An employee of a small town "liberry" chronicles his quest to remain sane while dealing with patrons who could star in a short-lived David Lynch television series.

Tuesday, November 27, 2007

Actual Conversations Heard in Actual Libraries #103

ME— Can I help you?

WHISPERING FEMALE PATRON— (Nearly inaudible) I had some prints.

ME— I'm sorry?

WFP— (Even less audible) I had some prints.

ME— Prints?

WFP— (Nods)

(I go and fetch the prints.)

WFP— (Nearly inaudible) Do you have a stapler?

ME— (I cup my hand to my ear to indicate that despite the fact she is a mere two feet away from me, I cannot hear her) I'm sorry?

WFP— (Even less audible) Do you have a stapler?

(Pause)

ME— A stapler?

WFP— (Nods)

(I give her a stapler and she begins counting her prints and stapling them together. When she is done, she looks up at me.)

ME— How many were there?

WFP— (Completely inaudible)

ME— (Cup hand to ear, hoping yet again to indicate that I CANNOT HEAR HER!!!!!) I'm sorry?
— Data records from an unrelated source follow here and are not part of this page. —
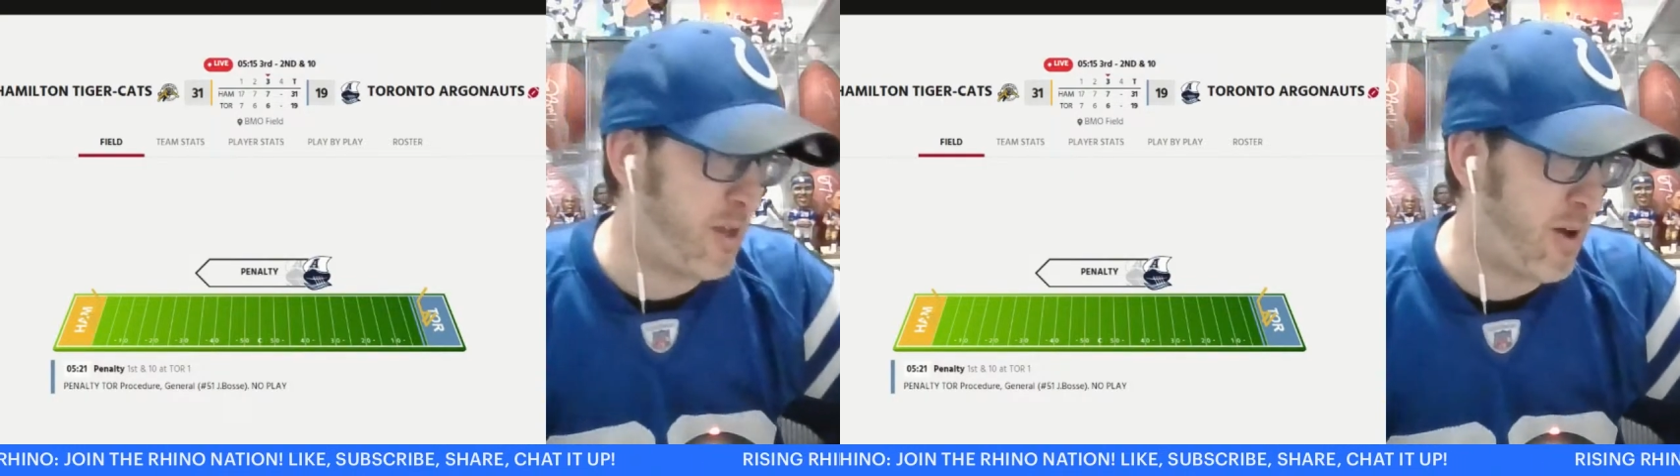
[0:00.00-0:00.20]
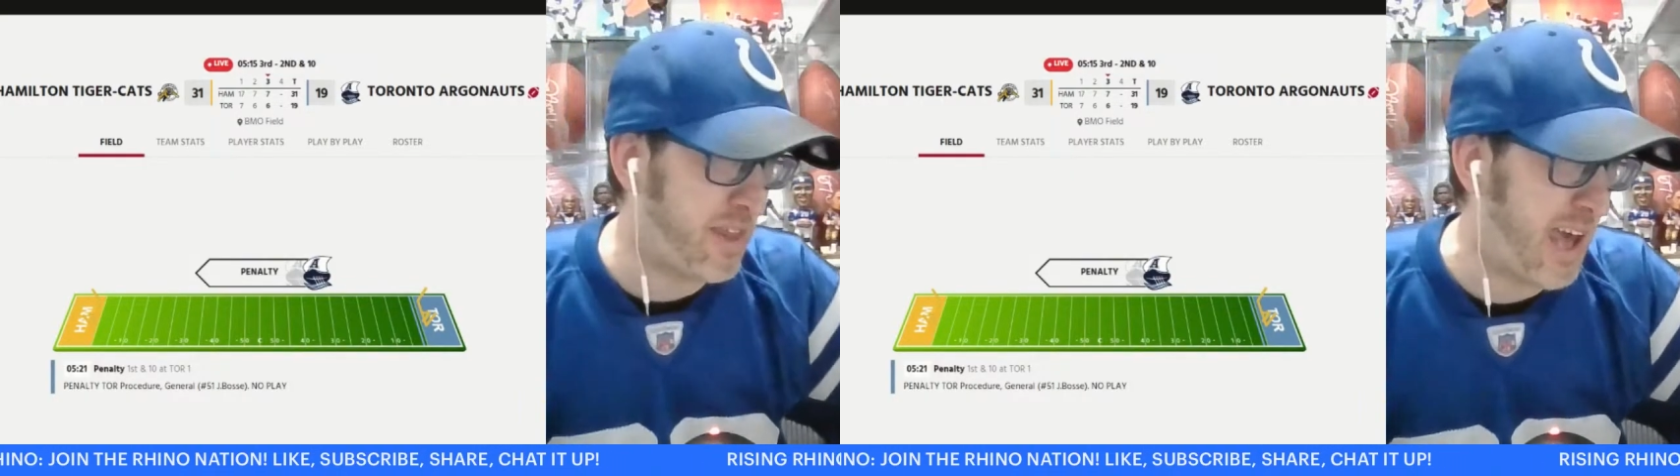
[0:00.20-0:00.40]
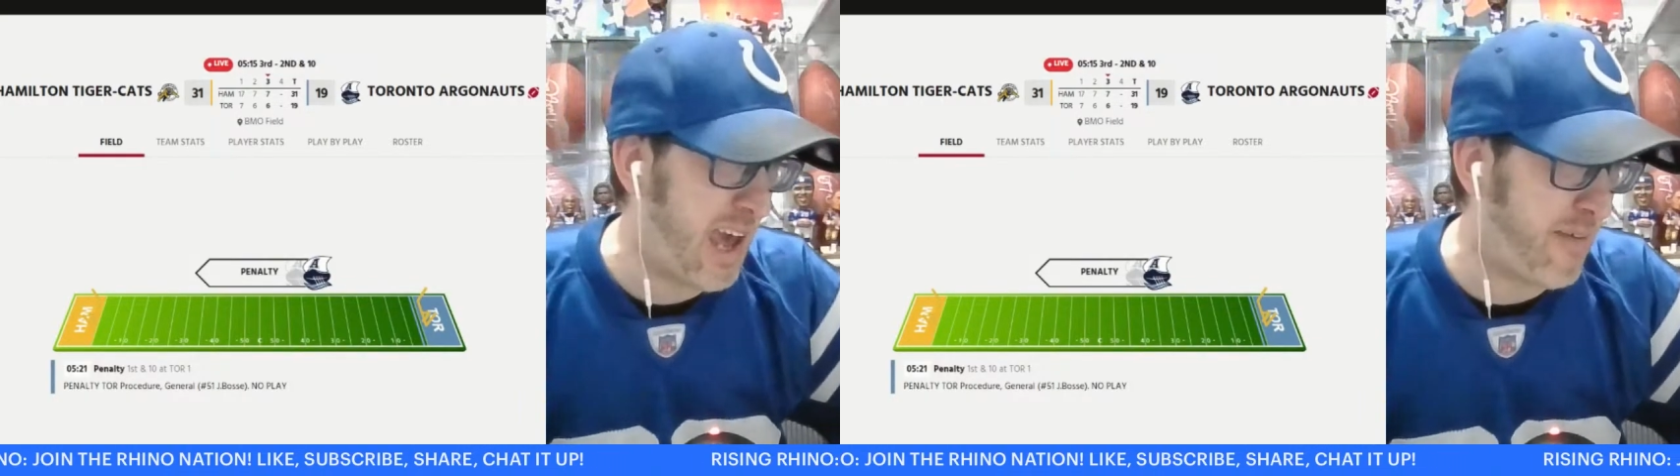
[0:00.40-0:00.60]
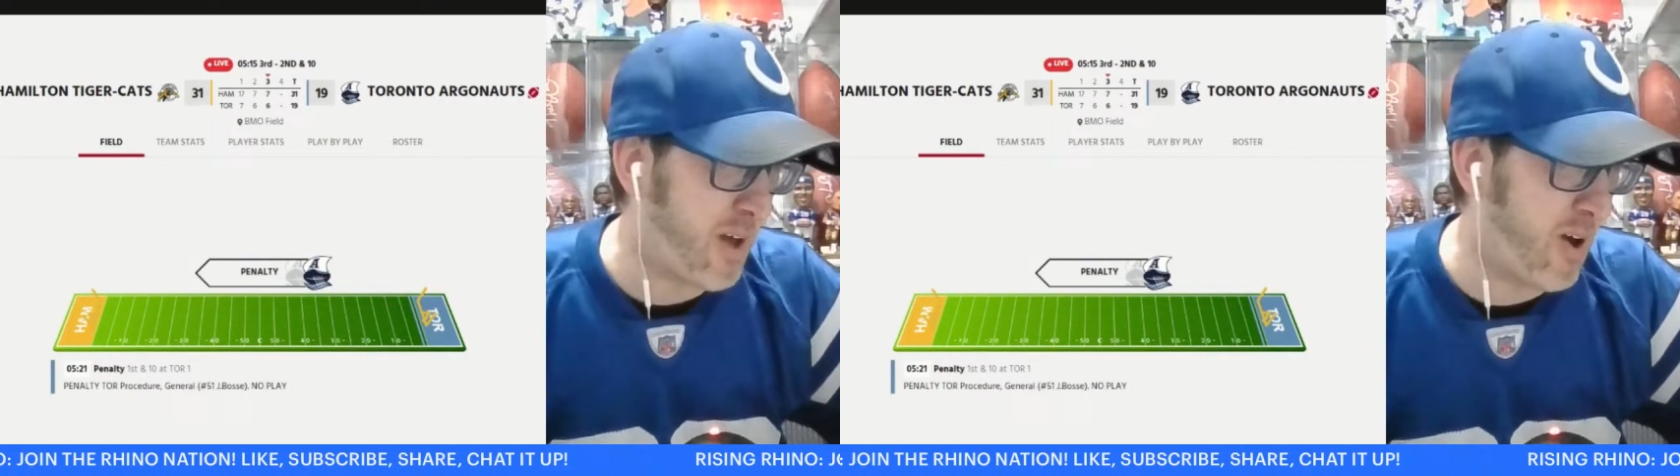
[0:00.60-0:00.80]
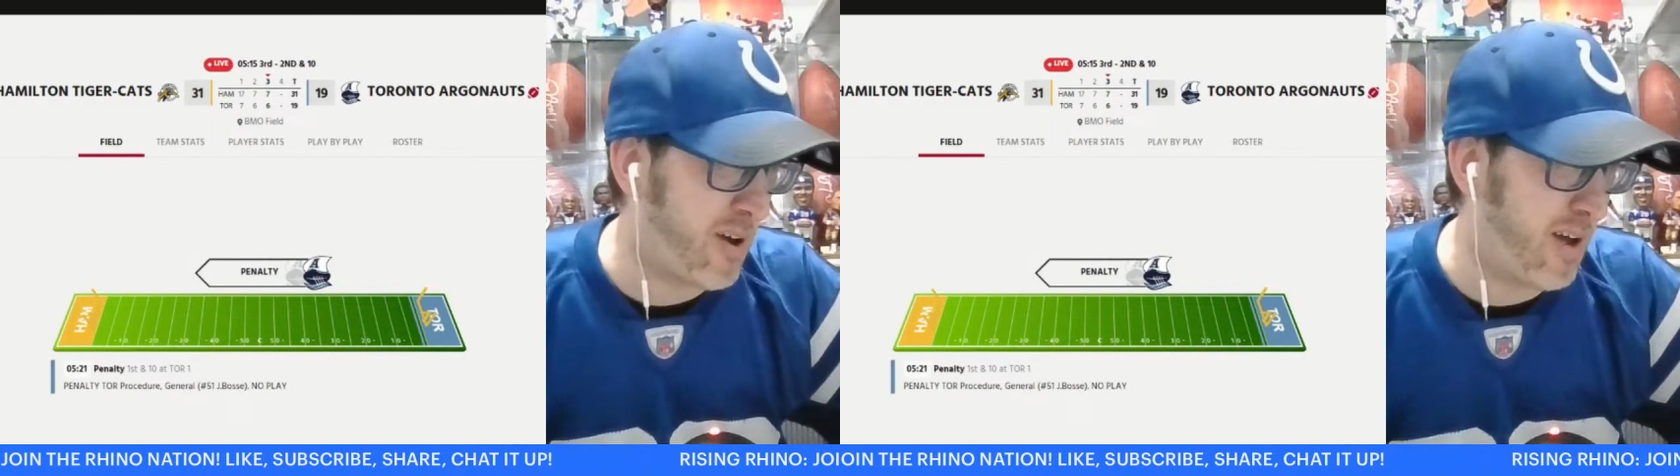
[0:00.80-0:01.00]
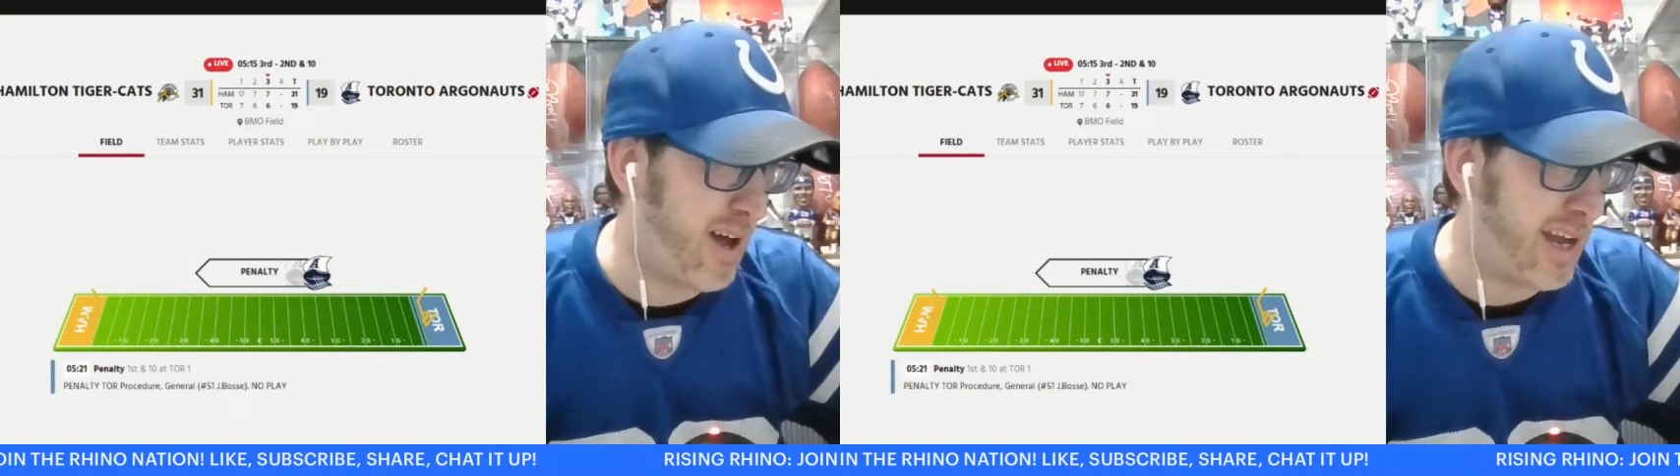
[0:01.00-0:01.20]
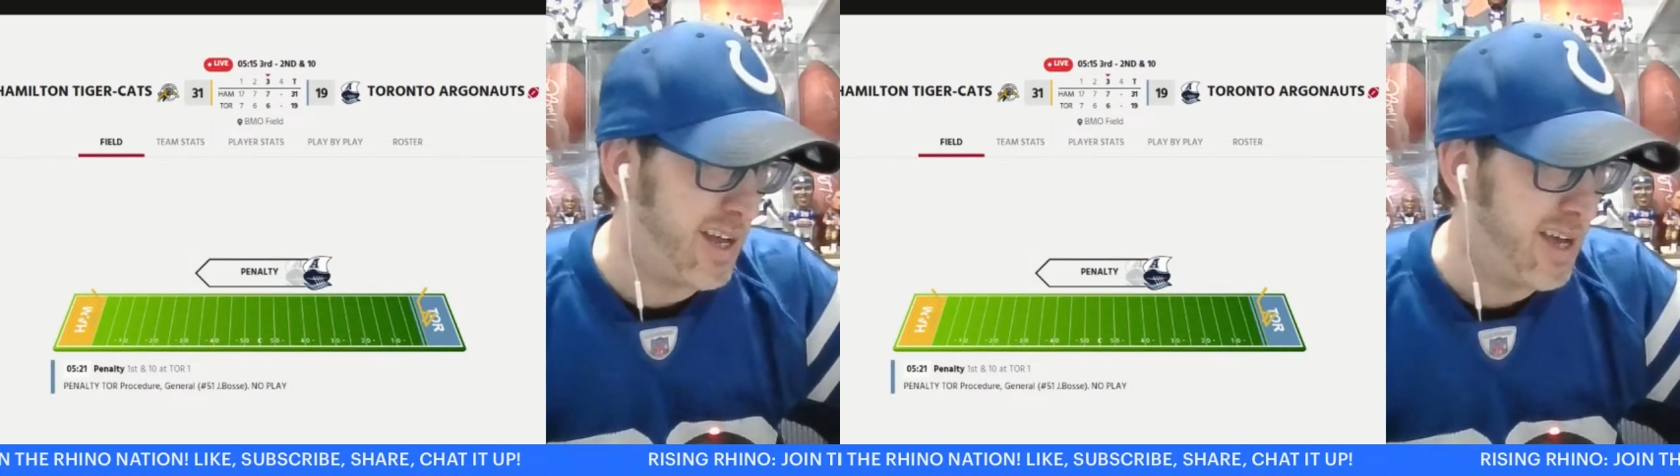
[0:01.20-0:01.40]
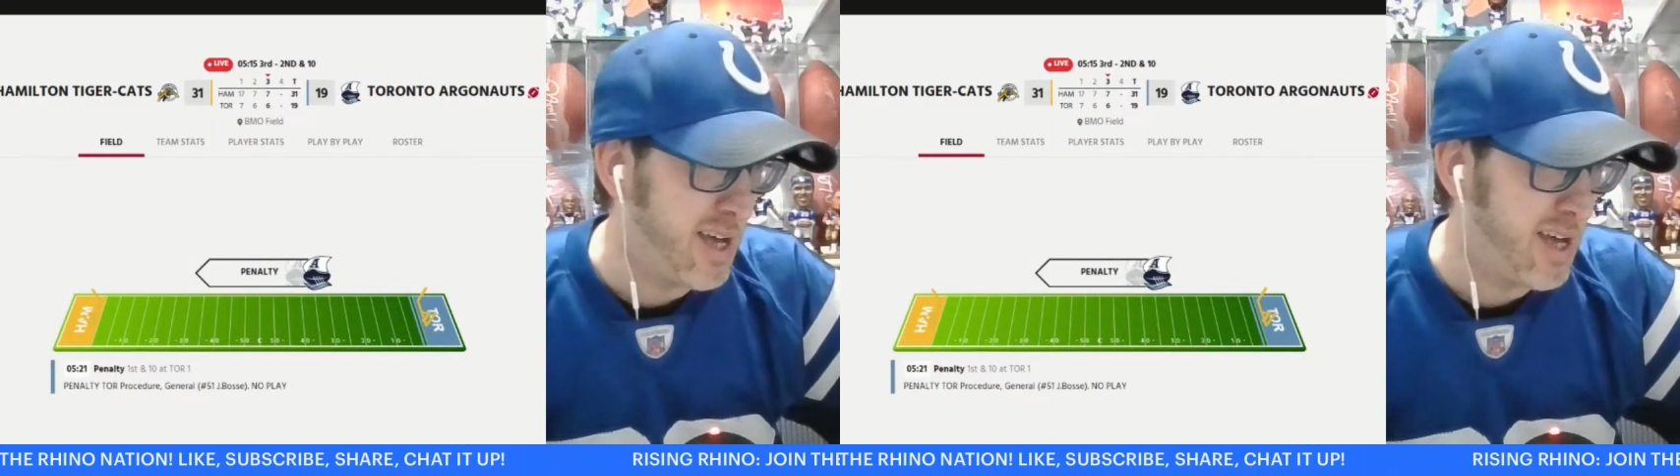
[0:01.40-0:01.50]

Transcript: they're at the half yard line.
WFP— Nineteen. (Pause) I'm sorry. I can't speak very loud right now.

2 comments:

Gardenbuzzy said...

No! Ya think?!

Monster Library Student said...

AAHHH! That drives me nuts...I have some whispering students that come into the library, quite different from the Social Work Graduate Students who love to announce loudly that they are doing their papers on "PEDOPHILES!" ha ha ha...people are nuts!